Training an Icelandic model

Icelandic appears to be pretty popular on the tracker, with about 21 combined votes.

There’s a pretty big Icelandic<->English parallel corpus that I found maintained by the Icelandic language institute: parice.arnastofnun.is

1 Like

I’d love to add Icelandic support. I’ve thought about training a model for Icelandic before but haven’t gotten around to it. I visited Iceland last year.

Thanks for the link this site looks really cool. There isn’t too much overlap with the English-Icelandic data on Opus and I think there’s enough data to train a good model.
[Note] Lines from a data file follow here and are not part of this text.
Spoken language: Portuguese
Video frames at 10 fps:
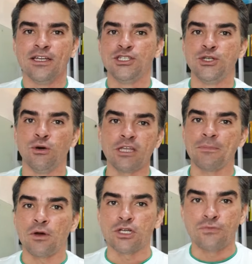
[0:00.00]
De ontem
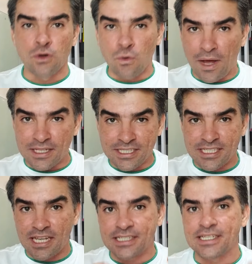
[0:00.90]
para hoje foram quase
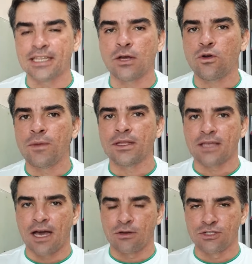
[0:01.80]
60
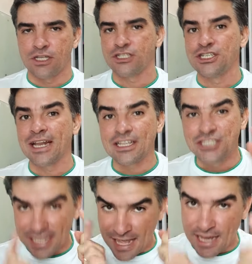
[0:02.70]
comentários, gente,
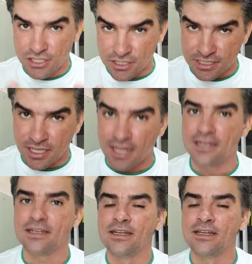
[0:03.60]
directs, tá?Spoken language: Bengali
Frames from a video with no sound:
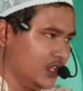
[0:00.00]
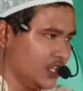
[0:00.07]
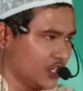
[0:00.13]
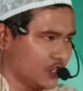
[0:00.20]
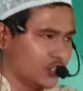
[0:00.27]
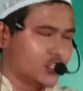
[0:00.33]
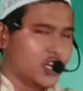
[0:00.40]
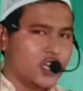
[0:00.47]

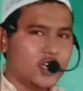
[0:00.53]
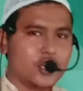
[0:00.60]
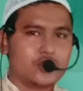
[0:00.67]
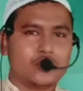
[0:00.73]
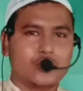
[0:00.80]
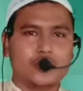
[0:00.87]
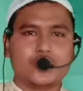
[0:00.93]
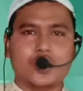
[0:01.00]
একথায়
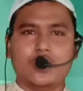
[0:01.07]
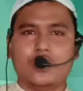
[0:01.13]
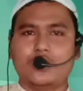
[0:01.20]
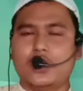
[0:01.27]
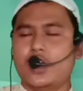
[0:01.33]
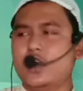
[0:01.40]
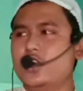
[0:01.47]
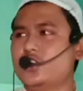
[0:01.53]
রাসুল
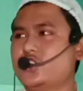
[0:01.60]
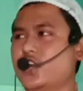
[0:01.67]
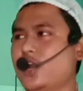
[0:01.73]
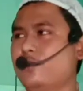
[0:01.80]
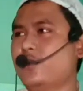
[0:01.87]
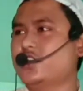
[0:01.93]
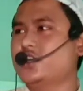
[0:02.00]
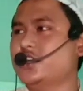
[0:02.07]
সাল্লাহ আলি
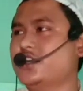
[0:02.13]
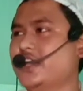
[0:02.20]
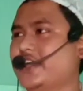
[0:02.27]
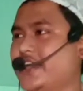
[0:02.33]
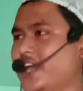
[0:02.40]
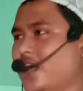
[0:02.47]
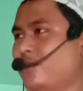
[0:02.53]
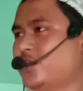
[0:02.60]
সাল্লাম বলছেন যে
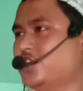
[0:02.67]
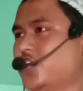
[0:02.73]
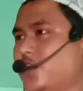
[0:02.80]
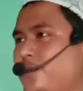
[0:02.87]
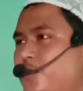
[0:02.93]
কেয়ামতের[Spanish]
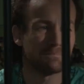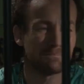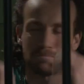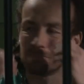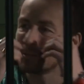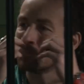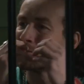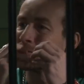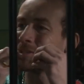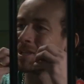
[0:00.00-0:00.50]

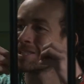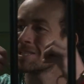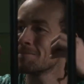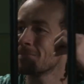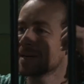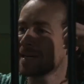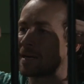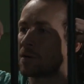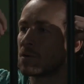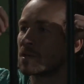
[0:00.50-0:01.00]
Primo, estás
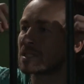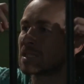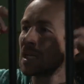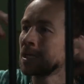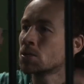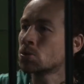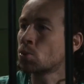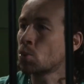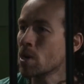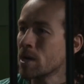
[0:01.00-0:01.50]
embarrado hasta
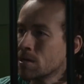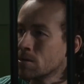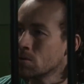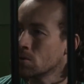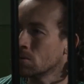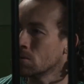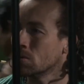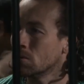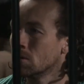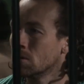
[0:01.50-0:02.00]
el
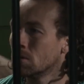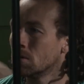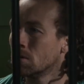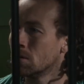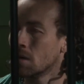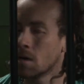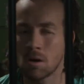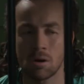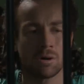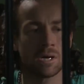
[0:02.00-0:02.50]
cuello.
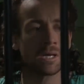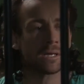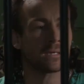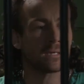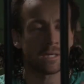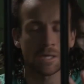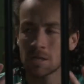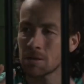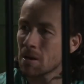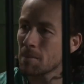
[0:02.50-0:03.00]

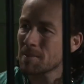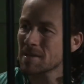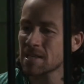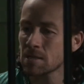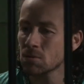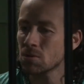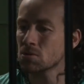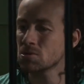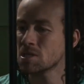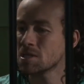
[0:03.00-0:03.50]
Ahora, ¿qué va a pasar
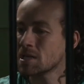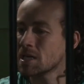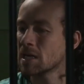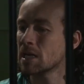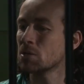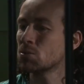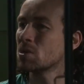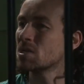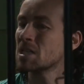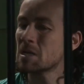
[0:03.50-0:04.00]
cuando se enteren
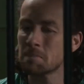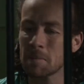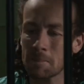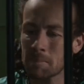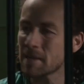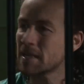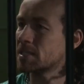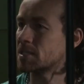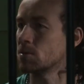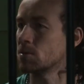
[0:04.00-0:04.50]
que no eres el papá del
Plus it includes translations of the Sagas which is neat to include in the training data

Actually, this corpus is ready for use in opus : https://opus.nlpl.eu/results/is&en/corpus-result-table
You can train the best model using the following sources:
CCMatrix or NLLB,
MultiHPLT, (langues are reversed in HPLT, use fastext -see how below- to filter the English inserts in Icelandic sentences)
Parice,
XLEnt (this one as a dictionary, do not filter any content),
MaCoCu,
TildeMODEL (you might want to use fasttext in this one, depends on the language pair),
ELRC-5067-SciPar (if you want scientific terminology)
WikiMatrix (use fasttext)
ELRC-www.norden.org and all ELRC corpora that feature official Icelandic sources, starting with
ELRC-4324-Government_Offices_I
ELRC-4295-malfong.is
ELRC-4334-Rkiskaup_2020
ELRC-4338-University_Iceland, and so on.

For the fasttext filtering, I have pulled a PR in Locomotive, you can adapt the script or take the PR wholesale, it has other useful features.

I uploaded the Opus Icelandic data to data.argosopentech.com. I’ll try to do the parice.arnastofnun.is data too when I get a chance. This lets you train a model automatically with Argos Train.